1697年(元禄10年)第五代田中玄蕃が原料に小麦を配合するなどして製法を改良し、現在のこいくち醤油の醸造法を確立しました。江戸の町の発展とともに膨れ上がる人口、そしてその発展を支え労働力であった"江戸っ子"には色・味・香りが良く、味付けの濃い「関東風の醤油」が好まれました。これが蕎麦、てんぷら、鰻の蒲焼、寿司、煮物など、今に続く江戸の食文化を花開かせたのです。そして、明和7年(1770)頃から次第に「地回り醤油」が上方からの「下りもの」を凌駕していきました。 時代が下がり、明治時代に入ると醤油醸造も次第に機械化・工業化が進み量産されるようになりましたが、生産の効率化、集約化を図るために、大正3年(1914)に、田中家のヒゲタ印と濱口家のジガミサ印、そしてカギダイ印の深井家の三蔵が合弁して銚子醤油合資会社を設立しました。その後大正7年(1918)に株式会社となり、更に昭和51年(1976)にはヒゲタ醤油株式会社に社名を変更して現在に至っております。

当社は4世紀に亘り本醸造一筋に歩んでまいりました。醤油も時代と共に変化していますが、時代にあった品質、求められる品質は少しずつですが、低塩化、淡色化、そしてうま味が高くなる方向に進み、それに合わせて醤油造り、醸造技術を常に進歩させてまいりました。超特選こいくち醤油「本膳」「そば膳」は、当社独自に開発した「低温発酵、低温熟成」によって造られますが、その醸造技術は全体的な製品の品質の向上に生かされています。そしてこれからもお客様に喜んでいただける製品をお届けするために常に品質の向上に努めてまいりたいと考えています。
銚子と江戸
ヒゲタ醤油は、例えるなら、銚子を母に、江戸を父に生まれたと言えます。

黒潮と親潮が沖合で交わる銚子は、温暖多湿で夏冬の気温差が少ないという気候です。これは、醤油造りに欠かせない麹菌や酵母など微生物の生育に適しています。自然の影響のまま醸造していた当時、銚子の気候条件は醤油醸造に大きな便宜をもたらしました。
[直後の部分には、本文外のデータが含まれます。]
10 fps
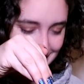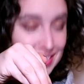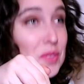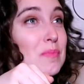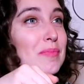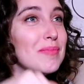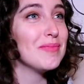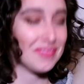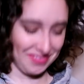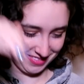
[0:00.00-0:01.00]
Nope.
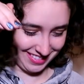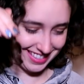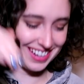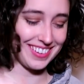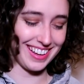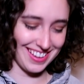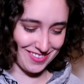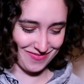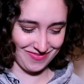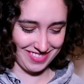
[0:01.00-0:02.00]
There we go.
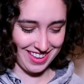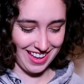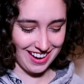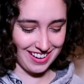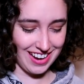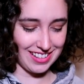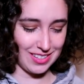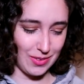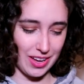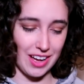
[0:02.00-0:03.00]
All right,
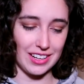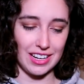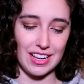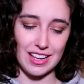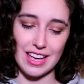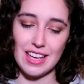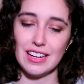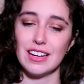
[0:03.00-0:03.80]
so we got it in.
ヒゲタ醤油が大きく伸びた条件として、気候だけではなく消費地や、原料調達の地理的条件も大きく関係しています。大消費地の江戸へは利根川、江戸川などの水運を利用して製品を運ぶことができました。また、原料については、常陸の大豆、小麦が入手し易い地理的な位置にありました。このような地理的条件の元、江戸の町の発展に伴って、ヒゲタ醤油も発展していきました。
ヒゲタの特長

江戸のヒゲタ

「江戸の味」とは何でしょうか?江戸は関西と違って、新しい、武士の町、男社会の町、全国からの出稼ぎの町であり、人口も多く、「安く、早く、美味い」食べ物が求められました。味付けも、関西の薄味ではなく、甘辛い味が求められました。そのために関東醤油が開発されたと言えます。赤身魚の刺身、寿司、うなぎの蒲焼、蕎麦、てんぷら、おでん、丼ものなどは、代表的な江戸の味、江戸の食文化です。現代の料理の基礎がつくられた江戸時代の食味にあったヒゲタ醤油は、大きく飛躍して現在までその味を守り続けています。

プロ、職人に選ばれるヒゲタ

ヒゲタ醤油は、銚子に生まれ、江戸の食文化に育てられてきました。素材のおいしさを引き立てる醤油は和食に必要な要素で、高級割烹などの飲食店でもご愛用いただいています。特に、現在でも東京の蕎麦屋さんの大半はヒゲタの愛用者です。「色がきれいで味が濃い。」「だしつゆとよく調和する」と高い評価をいただいています。

調味料の専門家としてのヒゲタ

このノウハウを活かし、プロにも家庭にも重宝される本格的な「そばつゆ」「めんつゆ」「かえし」などがヒゲタ醤油の大きな柱となっており、しょうゆ造りだけではなく、こだわりのつゆづくりもヒゲタの大きな特長となっています。また、料理の基本の味づくりとして「冷し中華」や「ラーメンスープ」類の中華シリーズ、魚調味料の「煮魚のつゆ」類の簡単本格シリーズ、さらには野菜をおいしく食べるための調味料づくりといった、調味料専門家をヒゲタはめざしています。
これからのヒゲタ
ヒゲタの製品造りの原点である、「天の恵みに感謝」「地の利に感謝」「人の心に感謝」しつつ、「温故知新」の精神を忘れずに、醤油、食品、バイオテクノロジーを3本の柱とし、「安心」「安全」「健康」「美味」の調味料、食品を通じ、日本人の正しい食文化、いわゆる「食育」の伝承に寄与すると共に、醸造技術から生まれたバイオテクノロジーを生かし医薬、生命科学の分野にも貢献してゆく所存です。